Over a meal of Haitian food at a trendy Montreal restaurant, a friend and I discussed her experience working at the city’s Mile End Community Mission’s food program. A monthly community dinner provided by a local restaurateur, got us questioning: Do restaurants have a role in shaping the palates of the community they serve?
While most meals served at the Mission are standard meat and potatoes fare, Marc Cohen, chef and owner of Lawrence – a fashionable and well-respected restaurant – provides a monthly community dinner.
When I visited Lawrence, Cohen offered a menu of simple, refined and challenging dishes that balanced ingredients like faggots (offal meatballs), smoked rabbit and octopus legs. Though exquisite, the compositions required open-mindedness and resolve in order to stomach.
But, the typical Lawrence diner lives a different lifestyle than many who access the Mission’s services, and whom often face food insecurity. My friend mentioned that many community members fed by the program would take issue with the strangeness and the refinement of Cohen’s meals. While encounters with the unfamiliar and exquisite excite the Epicurean palate, adventurousness at the table cannot be discussed without a reflection on privilege.
Novelty operates differently in the context of an upscale dining establishment than it does in a soup kitchen: the former is a place of business, where creativity and newness are ways of economic survival; the latter is primarily concerned with feeding the hungry. In a food economy where most ingredients are universally available, culinary artistry becomes a skill of increasing worth. As a result, novelty and privilege often dine together.
These privileged novel experiences provide increased social status. We can impress others with our worldliness, inciting the imagination of others to consider tastes that only we have tasted. Our dining experiences identify us with particular social milieux.
Is the restaurant capable of dismantling these social differences, or is it solely a means of reproducing desires that hinge on privilege?

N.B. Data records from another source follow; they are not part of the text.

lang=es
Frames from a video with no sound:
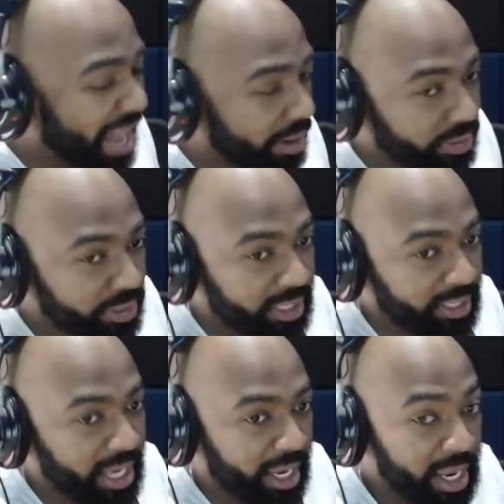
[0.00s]
de
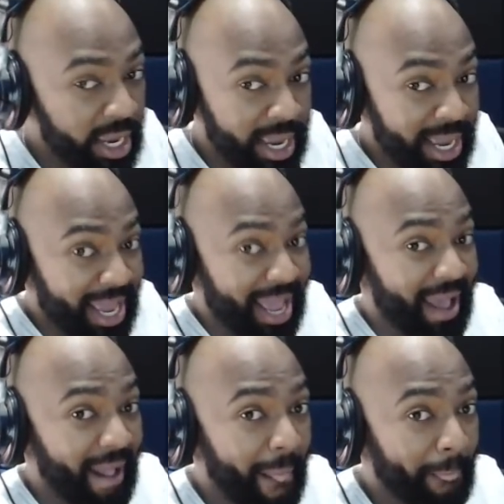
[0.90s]
Seki,
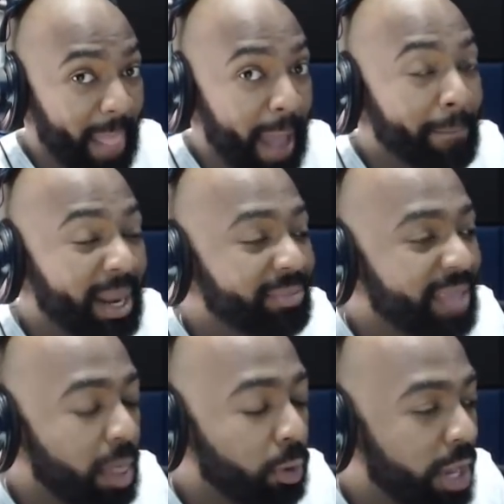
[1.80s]
han
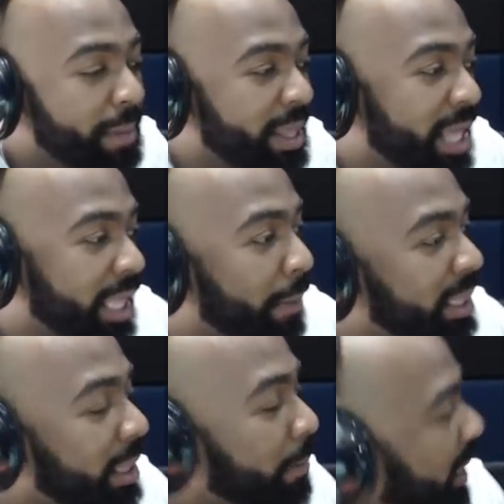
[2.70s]
planteado que inmediatamente
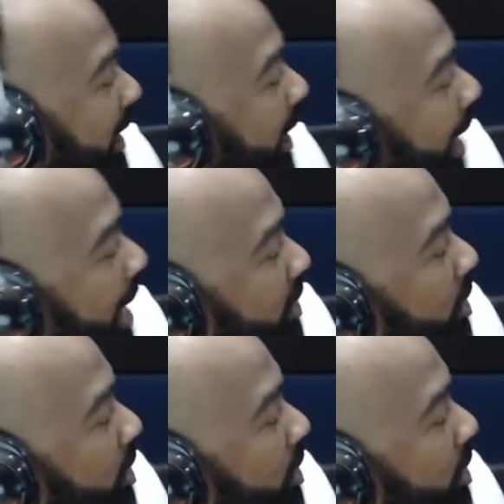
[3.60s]
pase el clásico,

However sincere their artistry, trendy restaurants perpetuate the distance between the common and the elite by showing their communities what flavours, décor, and atmosphere are aesthetically “good.”
This raises an ethical problem for creatives like Cohen. Is the restaurateur responsible for making the exquisite and trendy accessible through community giving? Or, does the restaurant treat class as an essential aspect of taste, feeding social groups differently while reinforcing lines of social difference?